Sono passati venticinque anni dalla nascita della S&S Swan Association, che riunisce gli armatori delle imbarcazioni costruite da Nautor Swan e progettate dallo storico studio newyorkese Sparkman & Stephens, fondato da Olin e Rod Stephens insieme a Drake Sparkman. Per molti anni, S&S è stato un punto di riferimento assoluto nella progettazione nautica a livello mondiale, grazie soprattutto al genio di Olin Stephens, autore di progetti che hanno conquistato grandi vittorie nelle regate più prestigiose, oltre a riscuotere notevoli successi commerciali. Negli anni ’70 era quasi naturale che il cantiere finlandese Nautor si rivolgesse proprio a loro per dare forma alla propria produzione. Un legame che anticipa quello che, più tardi, nascerà con l’architetto argentino German Frers, che, non a caso, aveva mosso i primi passi proprio nello studio Sparkman & Stephens. Fin dalla sua nascita, la S&S Swan Association si dedica alla diffusione della straordinaria storia che sta alla base di queste barche a vela uniche e irripetibili: 824 esemplari costruiti tra il 1967 e il 1989.

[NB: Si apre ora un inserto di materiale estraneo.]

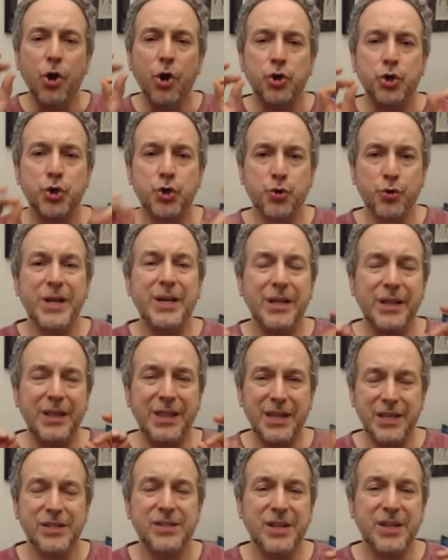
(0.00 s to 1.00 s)
treat
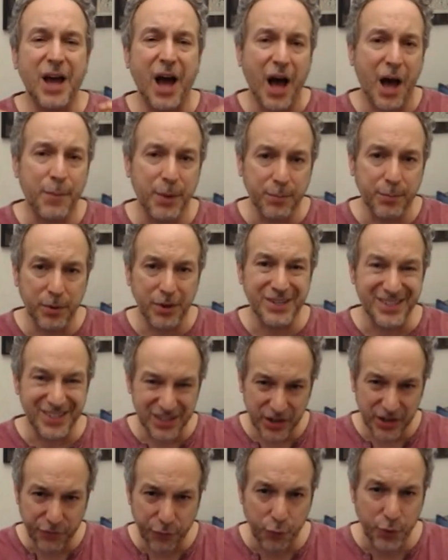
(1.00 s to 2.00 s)
these comic books
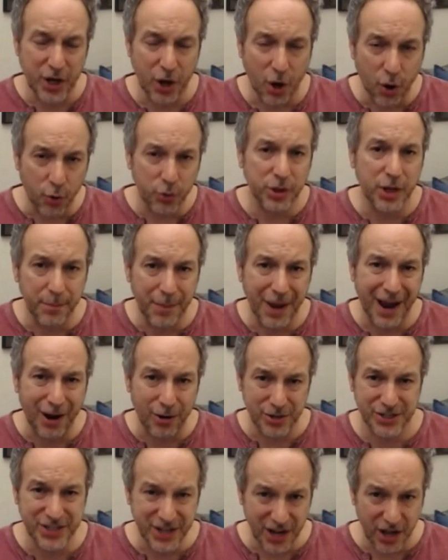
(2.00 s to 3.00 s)
as if we own them
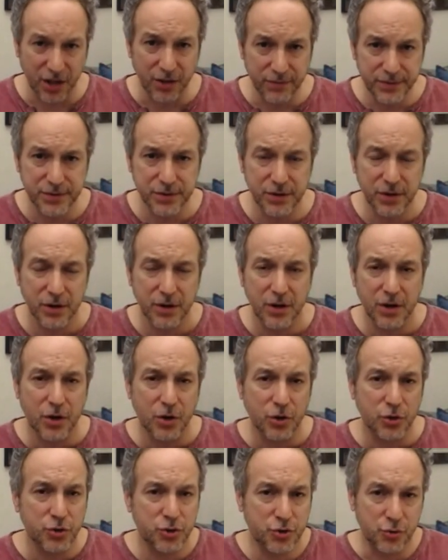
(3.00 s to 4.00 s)
ourselves.
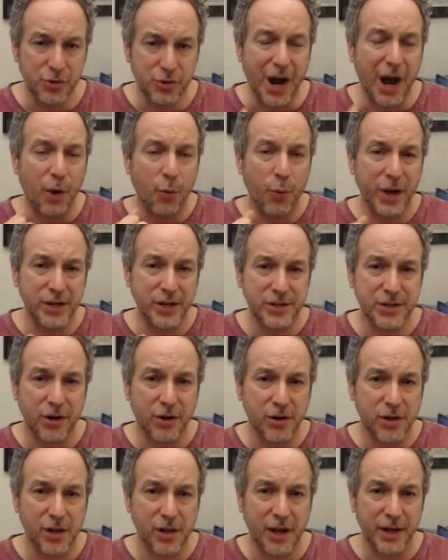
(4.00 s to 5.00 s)
Do not waste our
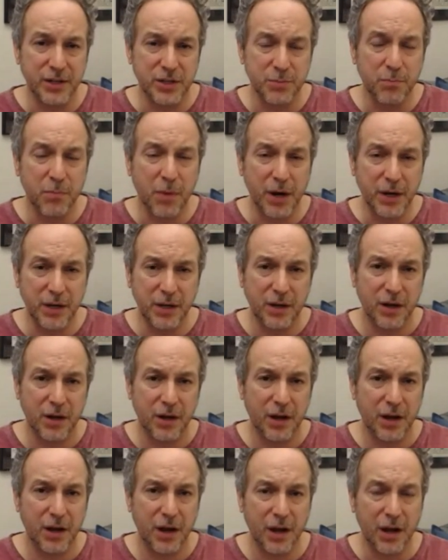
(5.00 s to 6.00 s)
clients' money.
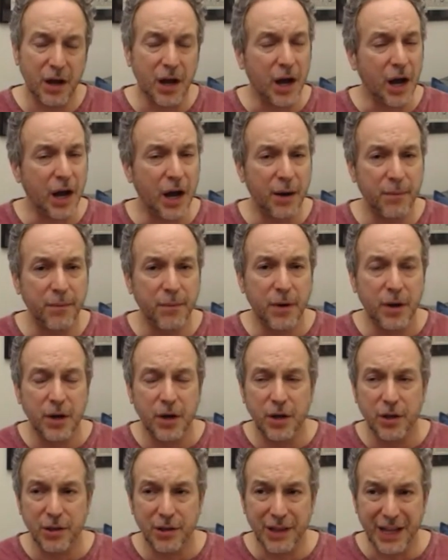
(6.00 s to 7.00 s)
Um,
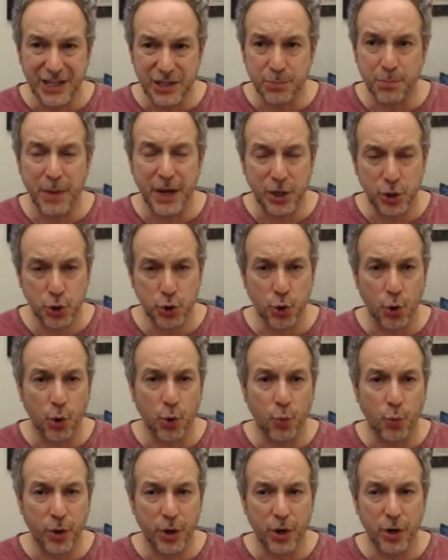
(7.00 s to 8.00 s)
let's make sure
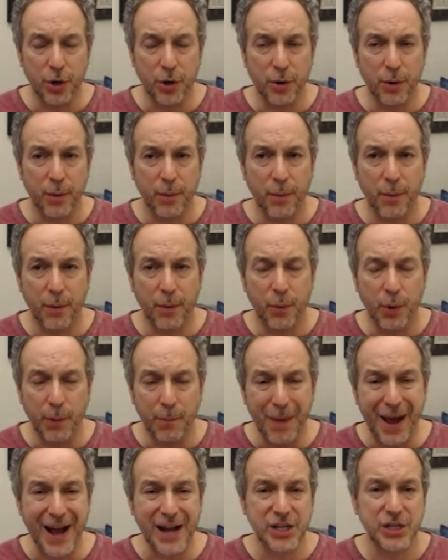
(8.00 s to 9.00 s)
we're we're
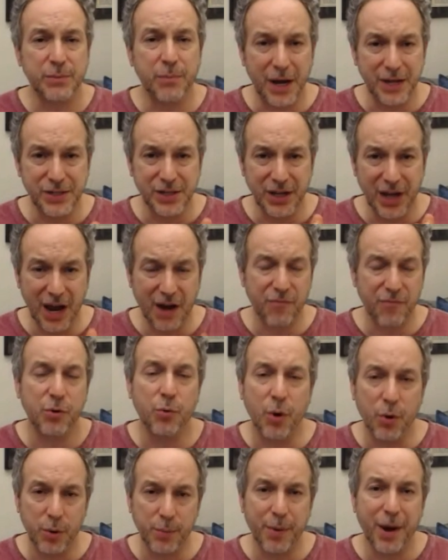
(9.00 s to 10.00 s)
maximizing
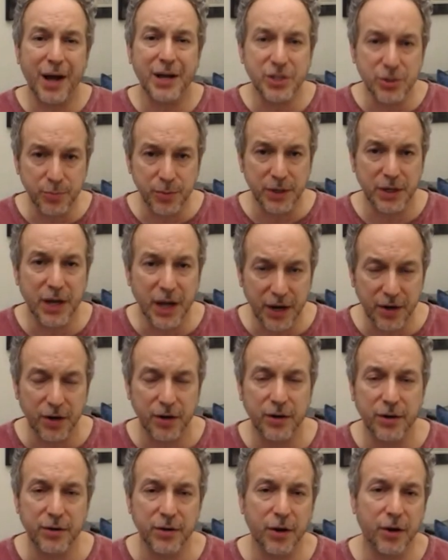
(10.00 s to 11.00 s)
everywhere we possibly can on,
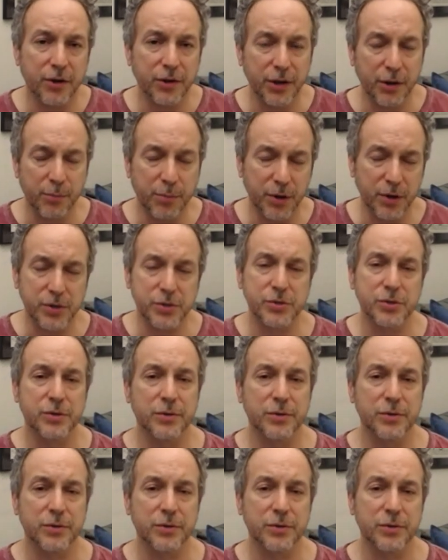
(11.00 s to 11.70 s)
on their books.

“Le barche nate dalla matita dello studio newyorkese Sparkman & Stephens hanno tracciato la rotta del nostro destino – racconta Giovanni Pomati, CEO di Nautor Swan – sono le prime a scrivere con il vento una leggenda fatta di durata, bellezza, prestazioni e perfezione. Una formula irripetibile, spesso imitata, che il nostro cantiere ha custodito, scafo dopo scafo, fino a oggi”.
L’Associazione contribuisce attivamente al loro mantenimento, promuovendo tra gli armatori lo scambio di esperienze e di informazioni. L’Associazione ha organizzato un archivio di un patrimonio tecnico e culturale che altrimenti rischierebbe di andare perduto. Un vero e proprio “know-how” tramandato, che oggi rappresenta una risorsa preziosa per conservare l’anima e l’integrità di queste imbarcazioni leggendarie.
Il Rendez-vous, organizzato dal Circolo della Vela Marciana Marina in collaborazione con S&S Swan Association, è stato reso possibile grazie all’indispensabile contributo dei Main Partners: Nautor Swan, Acqua dell’Elba e Porto Lotti, e dei Technical Partners: Harken Italy, Moby Lines, Nautica Pontemagra, Produttori di Manduria e Rigoni di Asiago.